Todas as placentas tinham excesso de fibrina – uma malha fibrosa que ajuda a coagular o sangue. Isto parece ter obstruído o fluxo sanguíneo para o órgão, sufocando o abastecimento de oxigénio e matando o tecido placentário.
“O que descobrimos foi uma surpresa enorme”, diz David Schwartz. Em média, 77.7% da placenta estava destruída, tornando-a incapaz de responder às necessidades básicas de sobrevivência de um feto. “Era altamente consistente de caso para caso, muito para além de uma coincidência. É um nível inédito de destruição placentária para uma infeção viral”, acrescenta David.

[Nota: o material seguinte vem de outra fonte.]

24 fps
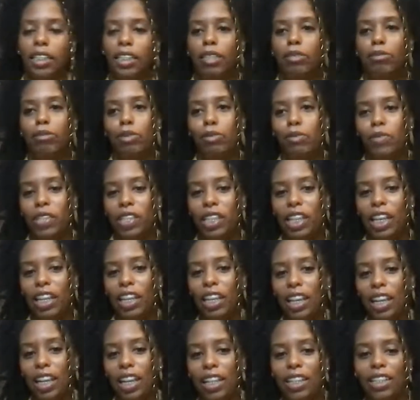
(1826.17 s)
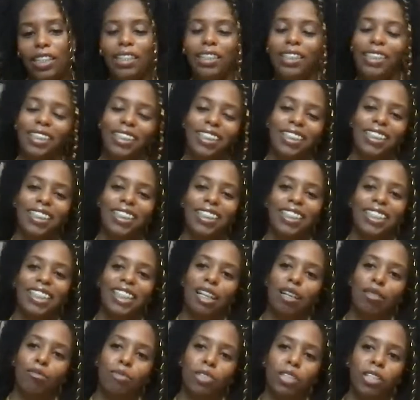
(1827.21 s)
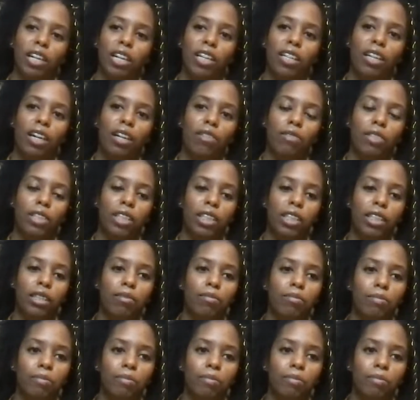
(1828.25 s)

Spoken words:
People say that. I'm starting off good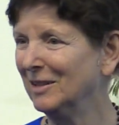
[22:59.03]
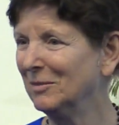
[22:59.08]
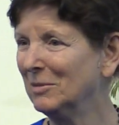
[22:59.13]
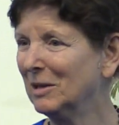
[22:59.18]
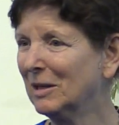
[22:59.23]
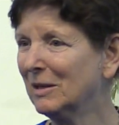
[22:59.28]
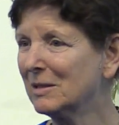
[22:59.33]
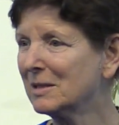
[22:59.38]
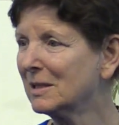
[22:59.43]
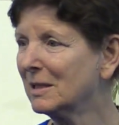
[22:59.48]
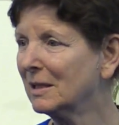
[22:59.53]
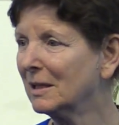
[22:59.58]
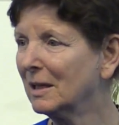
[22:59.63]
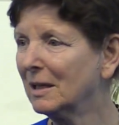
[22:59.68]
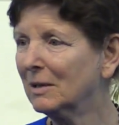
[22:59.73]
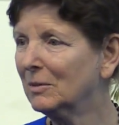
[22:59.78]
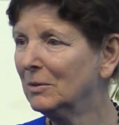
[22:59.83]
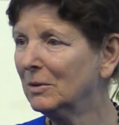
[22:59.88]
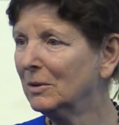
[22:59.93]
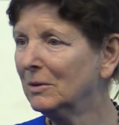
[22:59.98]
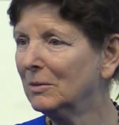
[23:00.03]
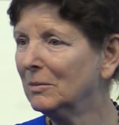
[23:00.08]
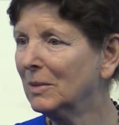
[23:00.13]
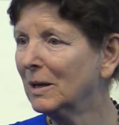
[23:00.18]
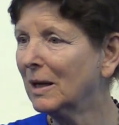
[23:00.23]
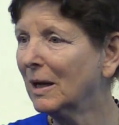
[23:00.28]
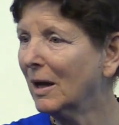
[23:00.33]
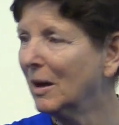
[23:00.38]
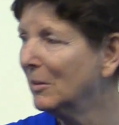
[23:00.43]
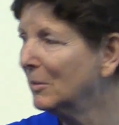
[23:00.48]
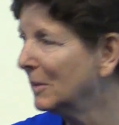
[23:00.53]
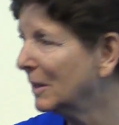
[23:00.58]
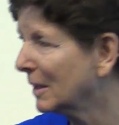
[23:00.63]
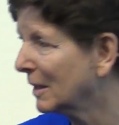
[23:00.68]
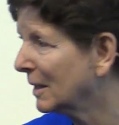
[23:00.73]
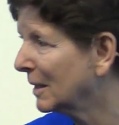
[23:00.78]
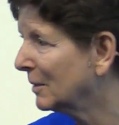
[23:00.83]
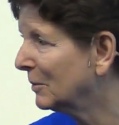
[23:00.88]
Because it wouldn't be coming.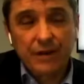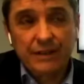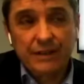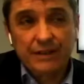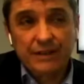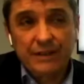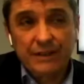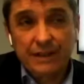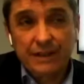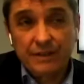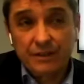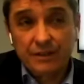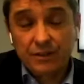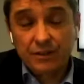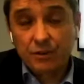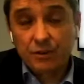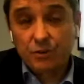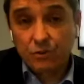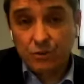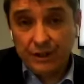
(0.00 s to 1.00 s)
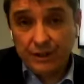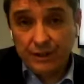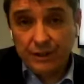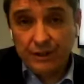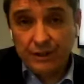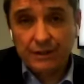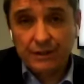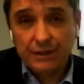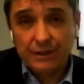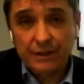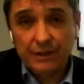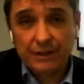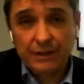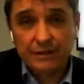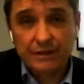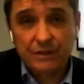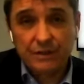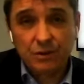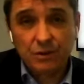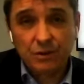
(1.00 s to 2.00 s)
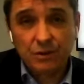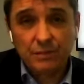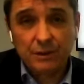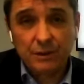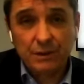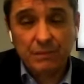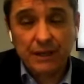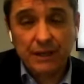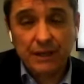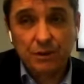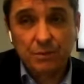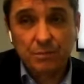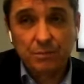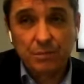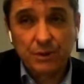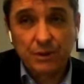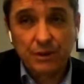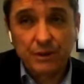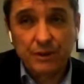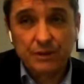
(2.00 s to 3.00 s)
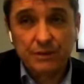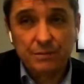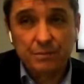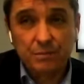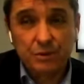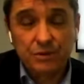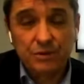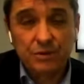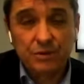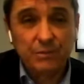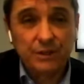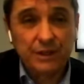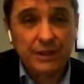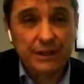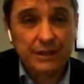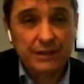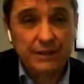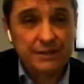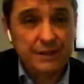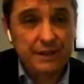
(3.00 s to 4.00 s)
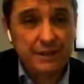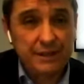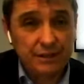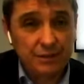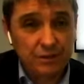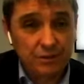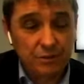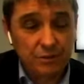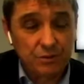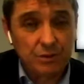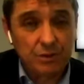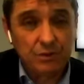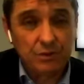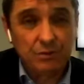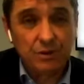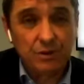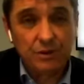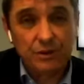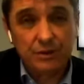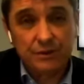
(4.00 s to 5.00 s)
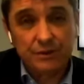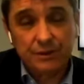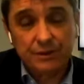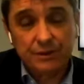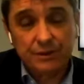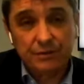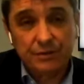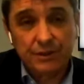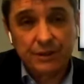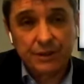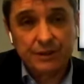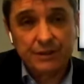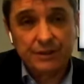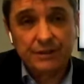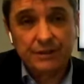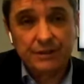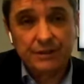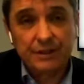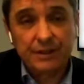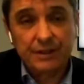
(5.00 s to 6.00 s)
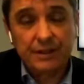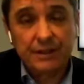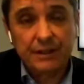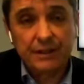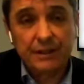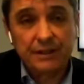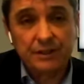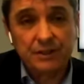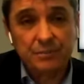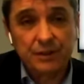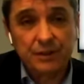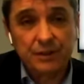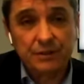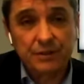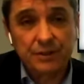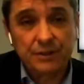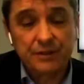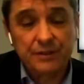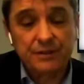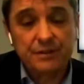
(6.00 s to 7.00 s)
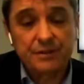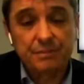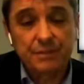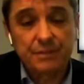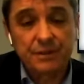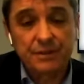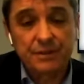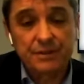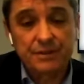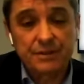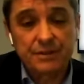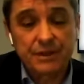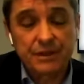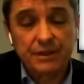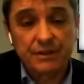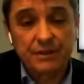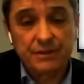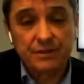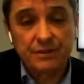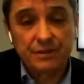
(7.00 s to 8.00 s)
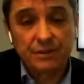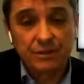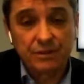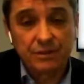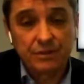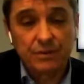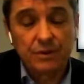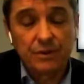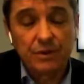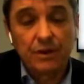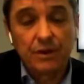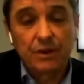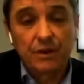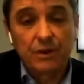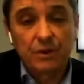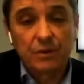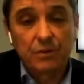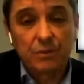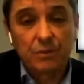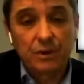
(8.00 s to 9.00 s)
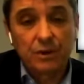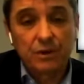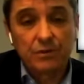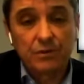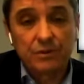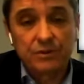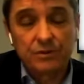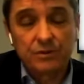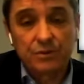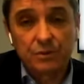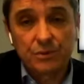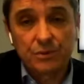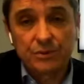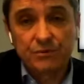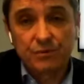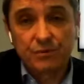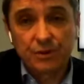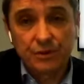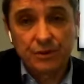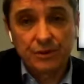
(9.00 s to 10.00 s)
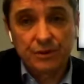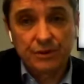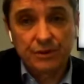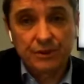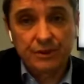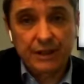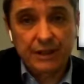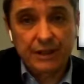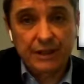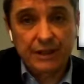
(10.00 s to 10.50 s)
I tend to agree it's opening back up, but I suppose some of that is anecdotal rather than direct experience, because as you know, well-resourced, funded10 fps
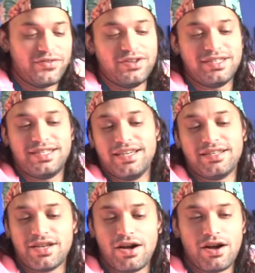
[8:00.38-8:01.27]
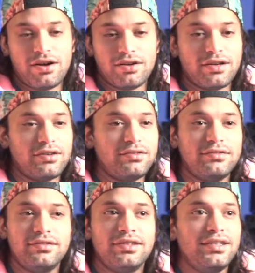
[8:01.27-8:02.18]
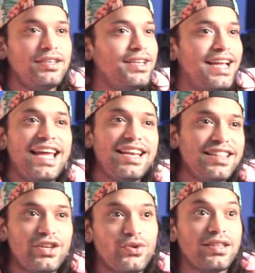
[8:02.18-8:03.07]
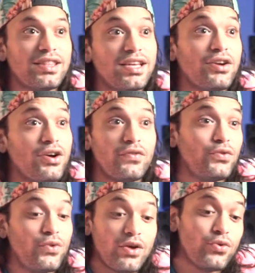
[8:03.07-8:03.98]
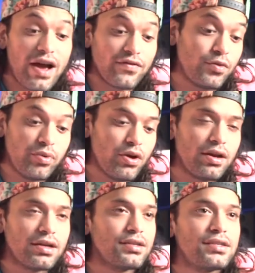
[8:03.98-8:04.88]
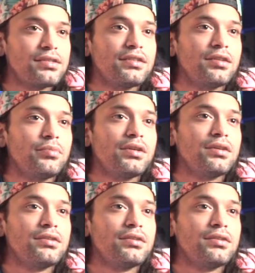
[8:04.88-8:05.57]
on TikTok, on anything you can think of. You have to be on it consistently because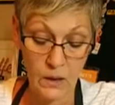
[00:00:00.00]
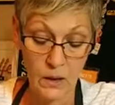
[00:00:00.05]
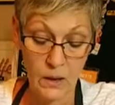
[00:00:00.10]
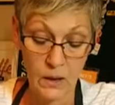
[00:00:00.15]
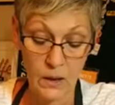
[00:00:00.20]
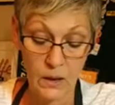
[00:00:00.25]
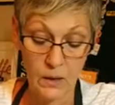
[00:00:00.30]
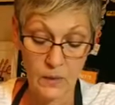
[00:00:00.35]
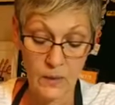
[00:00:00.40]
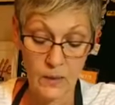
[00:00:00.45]

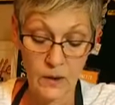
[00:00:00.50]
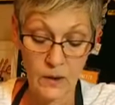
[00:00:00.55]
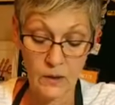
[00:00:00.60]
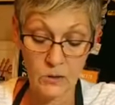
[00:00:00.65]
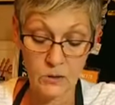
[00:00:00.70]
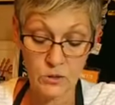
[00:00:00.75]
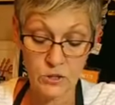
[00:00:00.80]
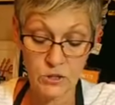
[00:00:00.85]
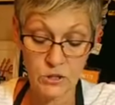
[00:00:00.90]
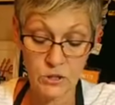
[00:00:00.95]
and then I'll
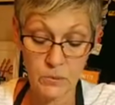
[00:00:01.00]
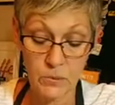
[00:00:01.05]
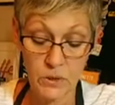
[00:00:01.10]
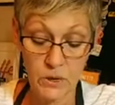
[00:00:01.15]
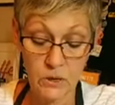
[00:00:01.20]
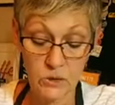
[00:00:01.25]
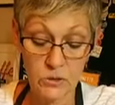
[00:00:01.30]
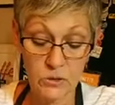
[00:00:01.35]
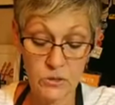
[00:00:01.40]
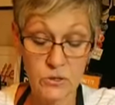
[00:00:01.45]
ship it
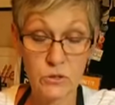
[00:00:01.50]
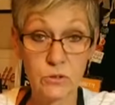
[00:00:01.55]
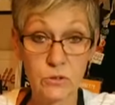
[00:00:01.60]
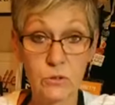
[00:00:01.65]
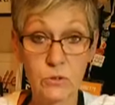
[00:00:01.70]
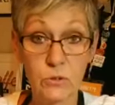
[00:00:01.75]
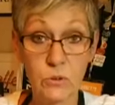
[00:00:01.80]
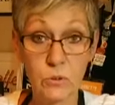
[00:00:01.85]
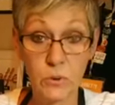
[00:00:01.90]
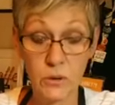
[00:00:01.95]
out to
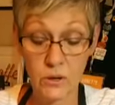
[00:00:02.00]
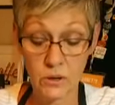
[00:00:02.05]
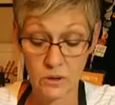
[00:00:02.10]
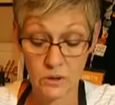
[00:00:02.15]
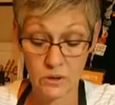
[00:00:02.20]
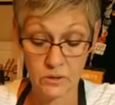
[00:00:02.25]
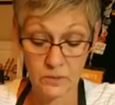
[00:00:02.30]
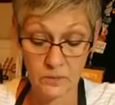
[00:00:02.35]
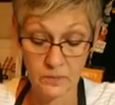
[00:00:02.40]
the winner,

“Do ponto de vista clínico, vai ser importante rastrear quanto tempo é que este processo leva desde o momento em que a mãe é infetada para que este terrível processo ocorra e leve à morte fetal.” Este conhecimento pode revelar uma janela de intervenção, salvando bebés que já atingiram uma idade viável no útero.
Em novembro de 2021, os Centros de Controlo e Prevenção de Doenças (CDC) dos EUA publicaram um estudo nacional que mostrava definitivamente que uma infeção por COVID-19 durante a gravidez aumentava o risco de natimortos, e este risco aumentou com o aparecimento da variante Delta. Os CDC esperam ter dados sobre a variante Ómicron em breve.
“A boa notícia é a de que [os danos placentários] provavelmente são uma ocorrência rara”, diz David Schwartz. “A maioria das mulheres que tem COVID-19 durante a gravidez não vai ter problemas, e a maioria dos seus bebés também não.”
Contudo, não existe consenso nos relatórios sobre o aborto espontâneo. Alguns estudos encontraram uma maior incidência; mas outros não. Contudo, mesmo que o número total de abortos não tenha aumentado, um estudo revela que nos casos de COVID-19 com uma elevada carga viral e fatores de risco para a gravidez, havia maior risco de aborto. Porém, o impacto real vai ser difícil de avaliar, diz Paula Brady, porque os abortos não são geralmente reportados e algumas infeções por COVID-19 são assintomáticas.